This is me, talking, teaching, mouth wide open, doing what I love best.
Amazingly enough, the women's group from the church I attended when we lived in CT, has invited me to be their retreat speaker three years in a row. I keep telling them that when they tire of me and decide to invite someone else, I will not be offended. In the meantime, if they keep asking, I will keep going back. And they even pay me; what a blessing!

3. I have reconnected with several dear friends of late. Through emails, text messages, telephone calls, and snail mail. (One friend sent me a book and message series that are blowing my mind! BLOWING MY MIND! The book is entitled The Myth of a Christian Nation. The sermon series by the same author, Greg Boyd, is called "The Sword and The Cross." Wow on both counts!) I like being remembered and loved; I am beginning to suspect that we all do. Friendship is grand.

4. We haven't seen any ants in over two weeks. We broke down and bought Terro Ant Baits - and they work. We haven't seen a single ant since the day we put them out. I'm still a little nervous about the whole situation, afraid that I will have a major heart attack if they return, but so far so good. What is it about those tiny little creatures that bothers me so much???

5. Today is Sunday - my favorite day of the week. Coffee and conversation with Steve this morning. Church. Out to lunch alone with Kristiana. Right now, she is hanging out with two of her friends while I sit here blogging. Steve and Daniel are doing some sports-related thing... (They returned home as I wrote this paragraph). In a few minutes, Steve, Daniel, Kristiana, her friends, and I will return to church for "Family Day" - food, games, and fellowship there from 3 until 6 pm.

If I gave it a few minutes, the list of things in my life that are a challenge right now could easily fill a page or two, but the blessings far outnumber the difficulties. My goal is to focus my thoughts more on that which is true, noble, right, pure, lovely, admirable, excellent, and praiseworthy.

Life is good.
God is good.

Thursday, October 11, 2007

Being and going green...

I've been tagged again. It's a tag about "being green." I like the idea of being green, green like spring, money, and romaine lettuce. Green is good. Lulliloo's husband recently returned from a leadership conference in Atlanta that had a workshop that focused on spiritual stewardship of the earth. Sounds like an excellent workshop to me.

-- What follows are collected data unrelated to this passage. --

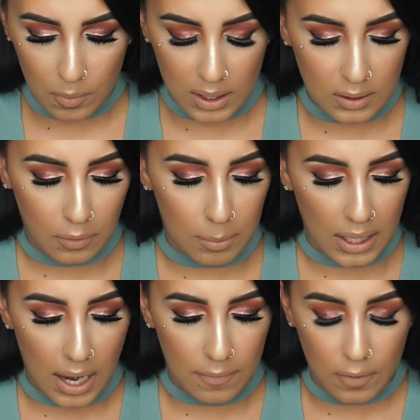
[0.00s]
was from
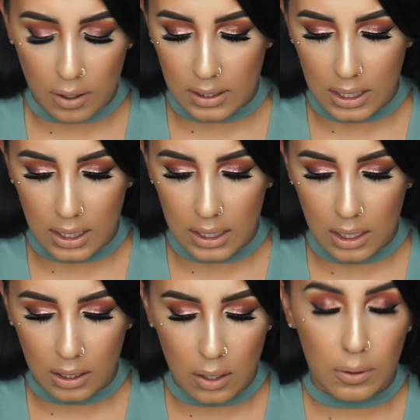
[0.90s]
Kat Von D,
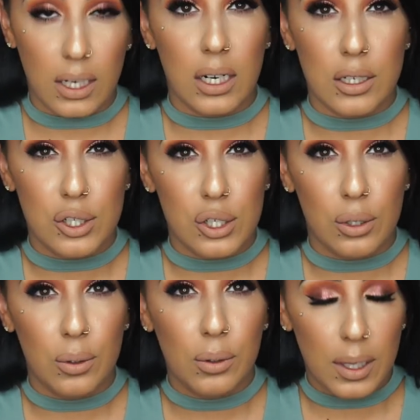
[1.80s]
the Lolita
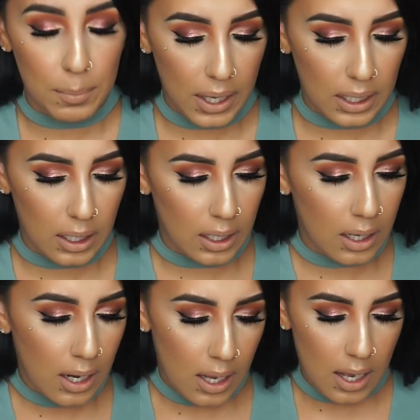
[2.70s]
2 lip liner.
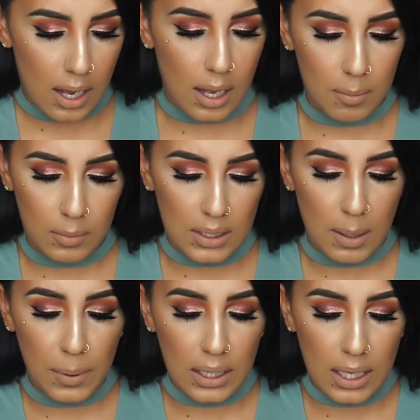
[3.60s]
Um,
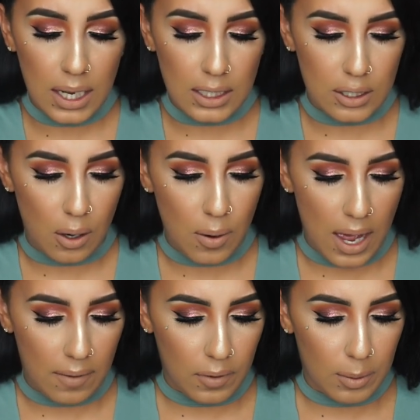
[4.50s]
typically, I don't
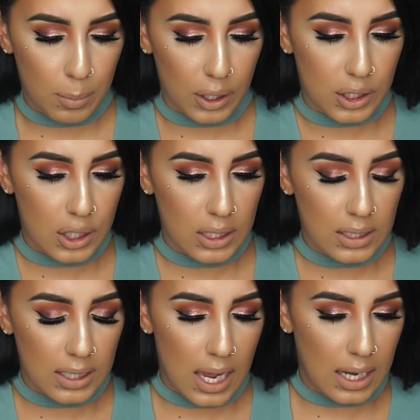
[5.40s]
ever
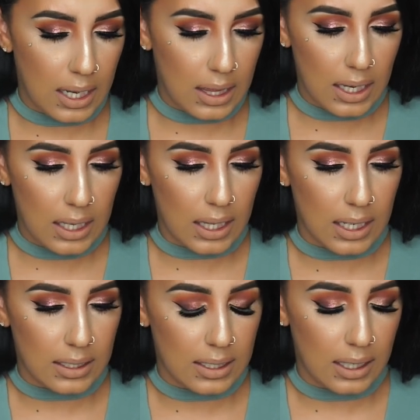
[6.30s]
purchase anything
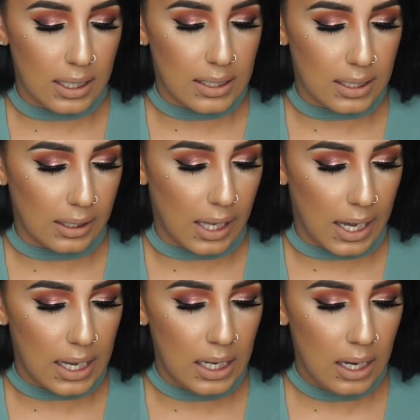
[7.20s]
that's this
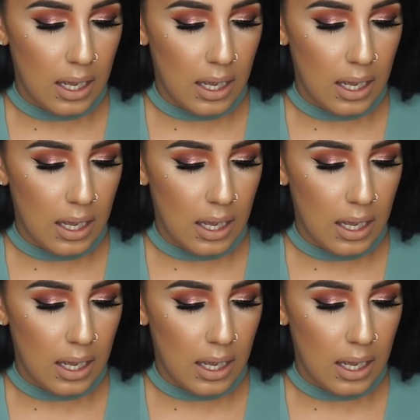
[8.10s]
light,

The challenge is to list three ways in which I practice protection of the environment. (I will list more than three...)

1. We are extremely conservative in our use of water: short showers, not letting the water run while we are brushing our teeth or wiping down the kitchen counters. I hate being at someone's house and watching them let the water run while they wipe the counters and the stove, load the dishwasher, and turn to me to chat. I often ask if the water needs to run. Even in stores and restaurants, I ask if water has to be running if no one is at the sink. As a family, we are not wedded to the idea of a daily shower either. If you haven't been sweating or rolling in the dirt of a baseball field, then why take a shower? Grab a wash cloth to wash your face, armpits, and other needy places, and take a shower tomorrow.

(I will digress here for a Dolly Parton quip. She said that when she was growing up, her family didn't have running water, so they would each have a little pot or tub of water and have to wash using a small amount of water. In teaching them how to clean themselves, her mother would tell them, "Wash as far up as possible. Wash as far down as possible. Then wash "possible." Get it?)

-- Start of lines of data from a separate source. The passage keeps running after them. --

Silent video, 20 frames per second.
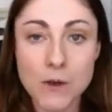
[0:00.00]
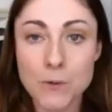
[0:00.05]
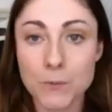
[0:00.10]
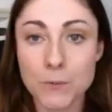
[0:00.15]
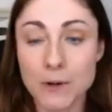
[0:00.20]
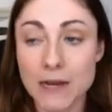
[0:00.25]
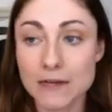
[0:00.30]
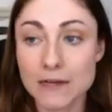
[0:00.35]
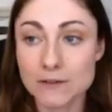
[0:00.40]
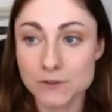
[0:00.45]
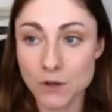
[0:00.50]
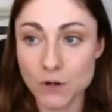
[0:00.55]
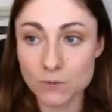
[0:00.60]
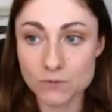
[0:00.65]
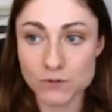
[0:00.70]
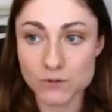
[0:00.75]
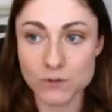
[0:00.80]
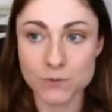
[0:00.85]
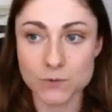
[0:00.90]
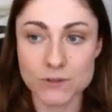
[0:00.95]
what I
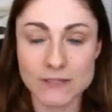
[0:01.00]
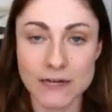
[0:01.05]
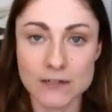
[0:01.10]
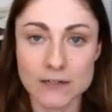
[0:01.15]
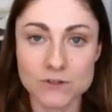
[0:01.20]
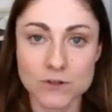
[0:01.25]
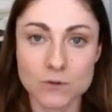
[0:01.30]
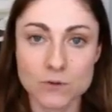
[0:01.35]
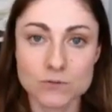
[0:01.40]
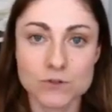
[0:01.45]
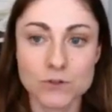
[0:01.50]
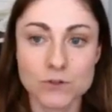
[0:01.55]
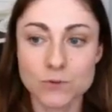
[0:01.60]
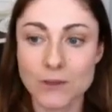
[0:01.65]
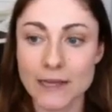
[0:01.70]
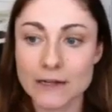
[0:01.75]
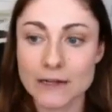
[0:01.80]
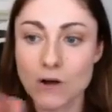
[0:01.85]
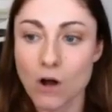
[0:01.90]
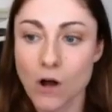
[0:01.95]
don't do is I don't do
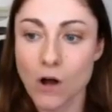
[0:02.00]
like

2. We recycle every kind of paper: paper towels (which I need to wean us off us!), junk mail, magazines, cereal boxes, facial tissues, anything that is paper, plastic, or glass, we recycle. Like Lulliloo, I regularly go through the garbage to find what others have tossed. Our weekly garbage amount has diminished substantially since we became more serious recyclers.

3. The vast majority of the detergents, soaps, and cleaners we use in the house are enviromentally friendly: organic, completely biodegradable, and then we recycle the bottle, of course. We buy in bulk so that we don't buy and toss dozens of small bottles each year. And I am getting better about using sponges, brushes, and cloths to clean, and not only paper towels. One all-natural detergent company claims that if every household in America traded a single bottle of petroleum-based laundry detergent (yes, it's made from oil!) for a non-oil based product, just one bottle, millions of barrels of oil could be saved. Imagine if every household traded two or three bottles per year?? Talk about dependence on crude and refined oil going way down... what a concept!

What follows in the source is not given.